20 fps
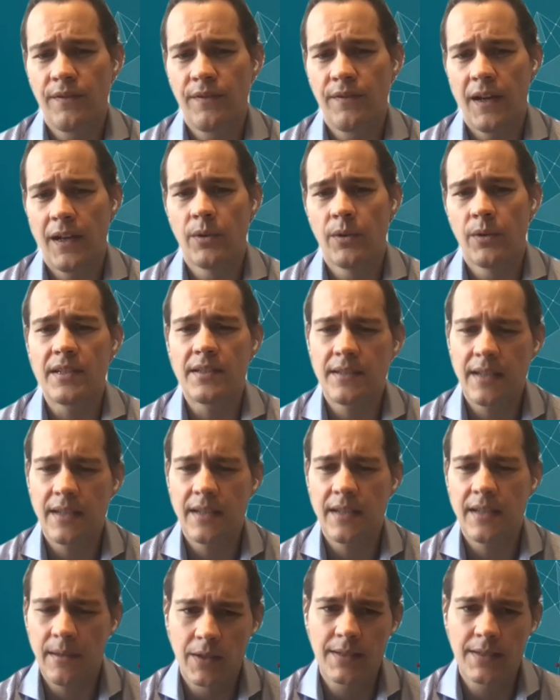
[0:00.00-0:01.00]
once we follow a
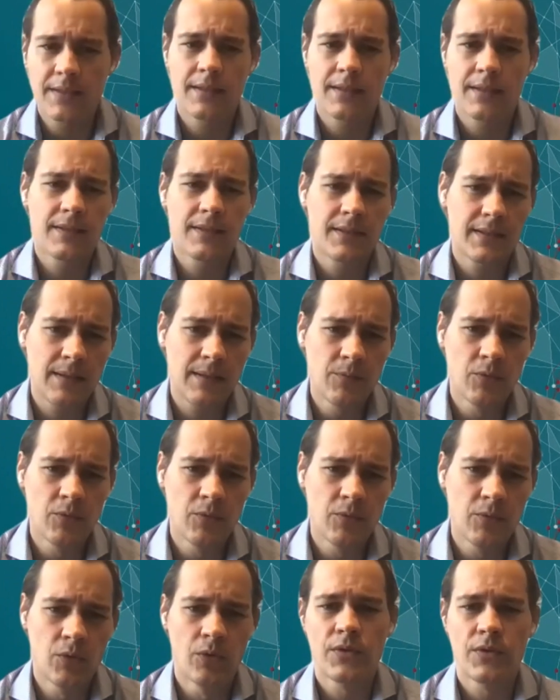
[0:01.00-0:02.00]
same risk,
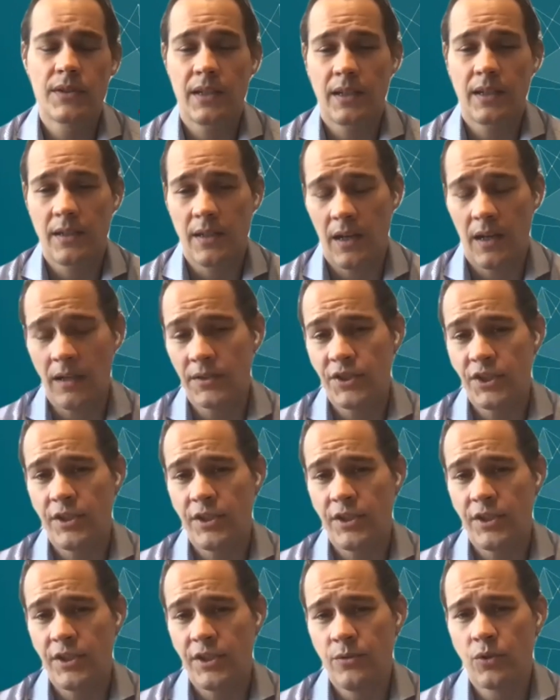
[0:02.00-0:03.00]
same rules,
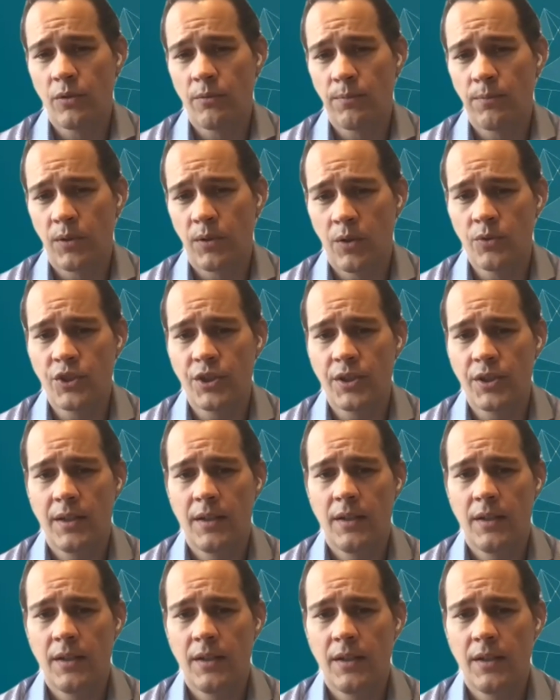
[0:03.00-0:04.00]
technology neutral
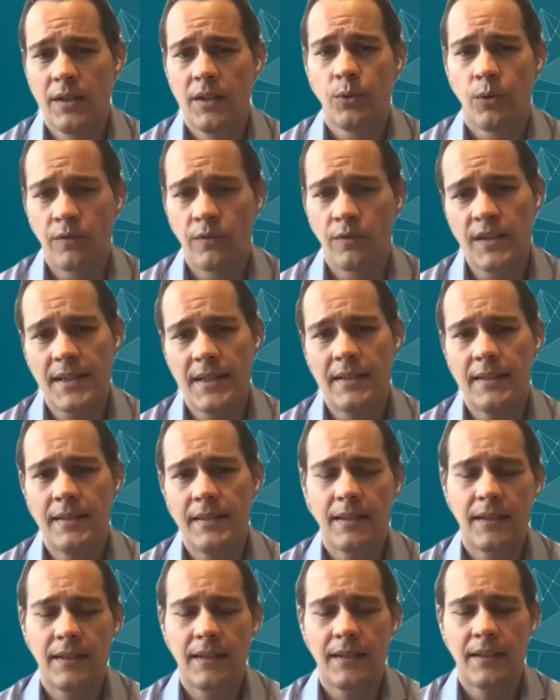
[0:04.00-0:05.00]
approach to
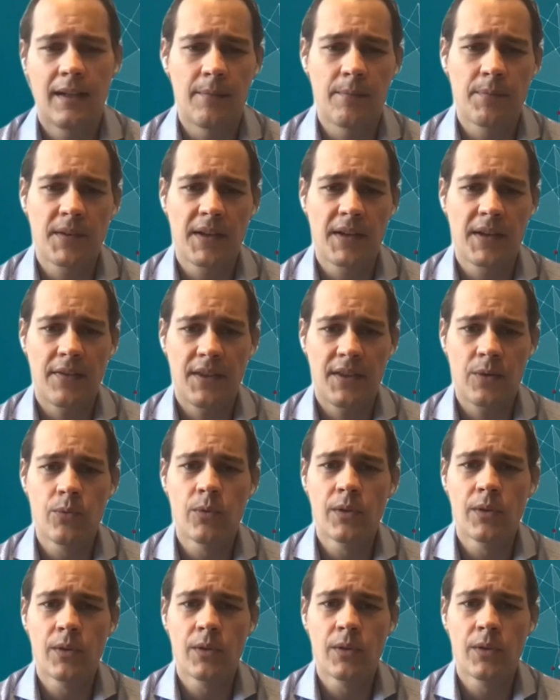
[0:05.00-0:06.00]
oversight, I
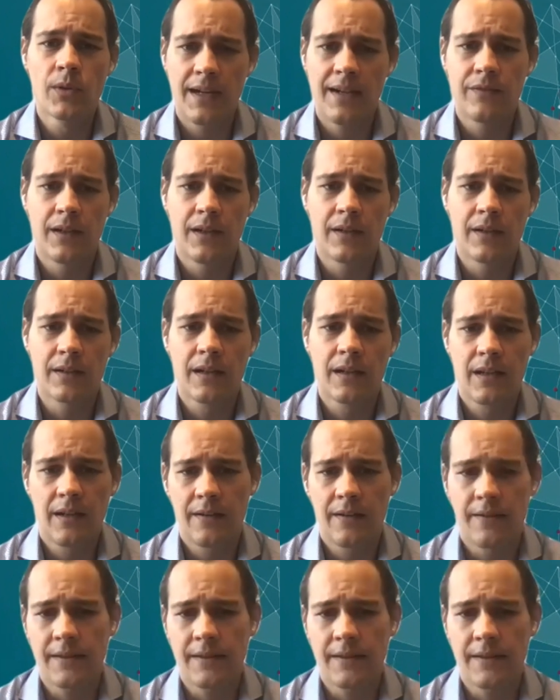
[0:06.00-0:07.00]
think we'll have
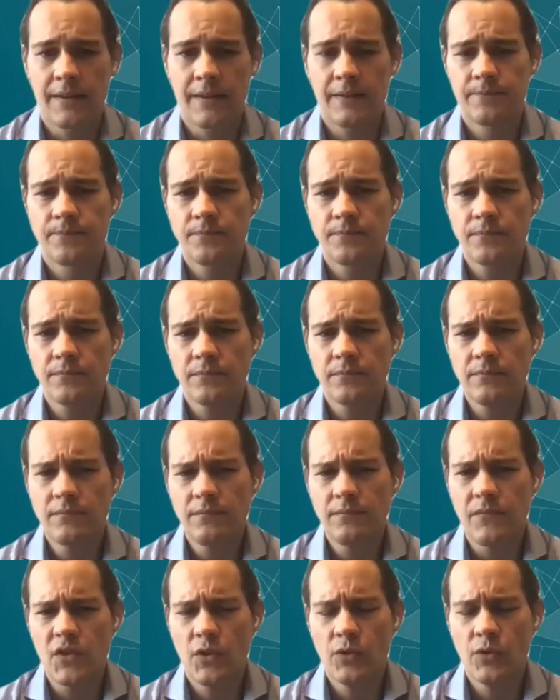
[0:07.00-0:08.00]
clarity.
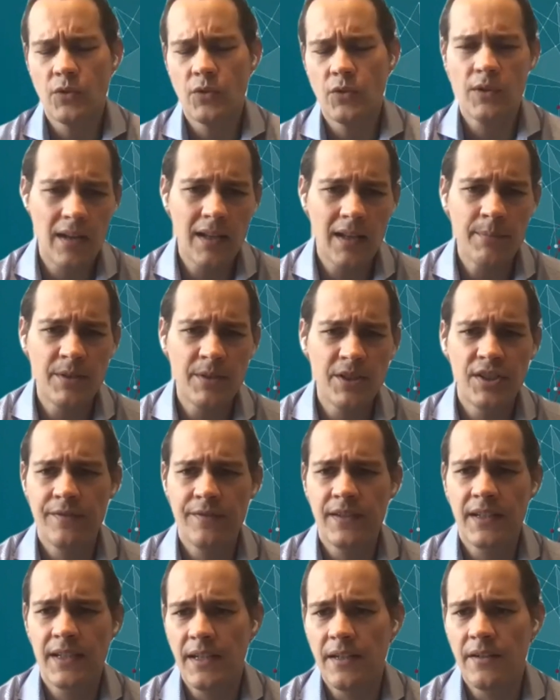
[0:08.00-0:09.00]
So now let
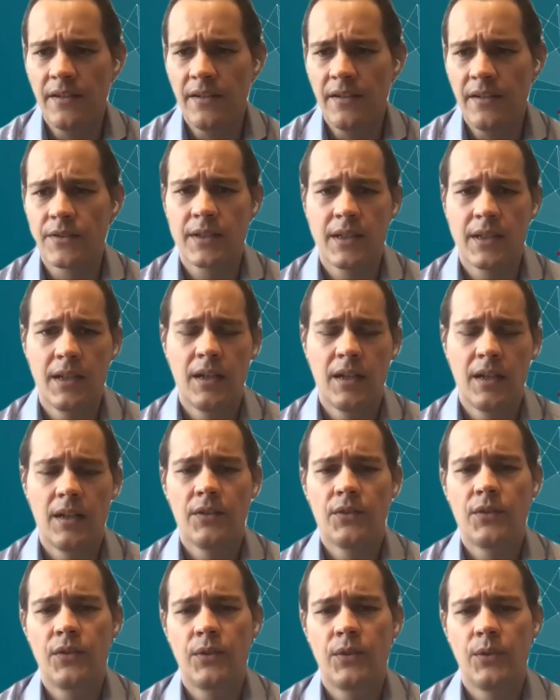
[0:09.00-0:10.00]
me shift gears
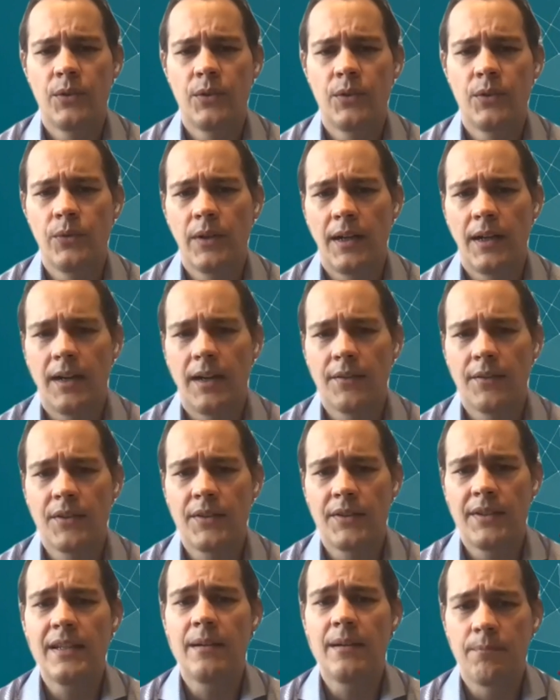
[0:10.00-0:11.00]
to
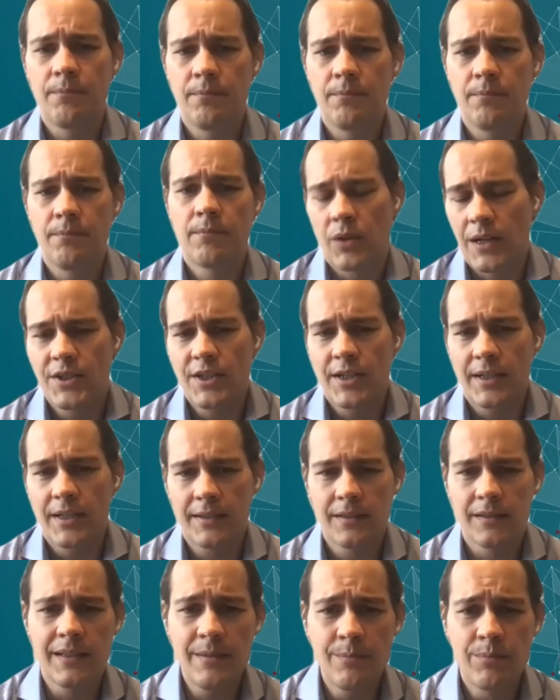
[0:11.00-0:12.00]
the DM
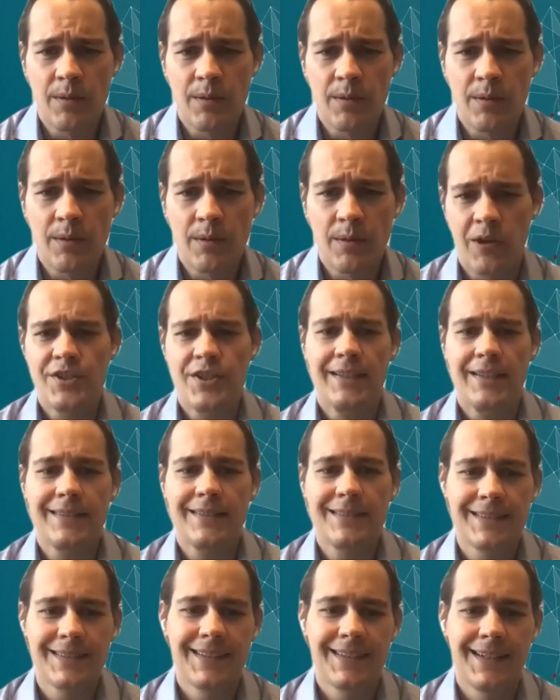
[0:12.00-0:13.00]
project, the Libra
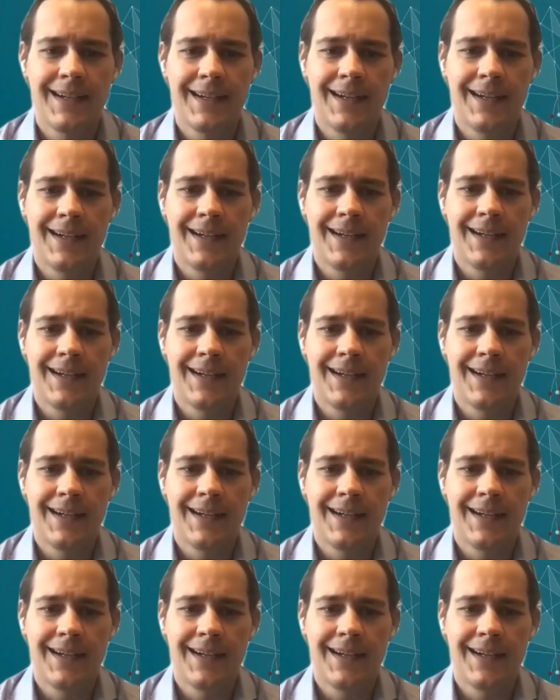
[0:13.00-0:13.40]
project.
──────────────────────────────
§ **Description of the task**:
Copy exactly the lines from the one containing "[0:08.00-0:09.00]" through the last line of the records above, including both, and omit every picture.

§ **Output below**:
[0:08.00-0:09.00]
So now let
[0:09.00-0:10.00]
me shift gears
[0:10.00-0:11.00]
to
[0:11.00-0:12.00]
the DM
[0:12.00-0:13.00]
project, the Libra
[0:13.00-0:13.40]
project.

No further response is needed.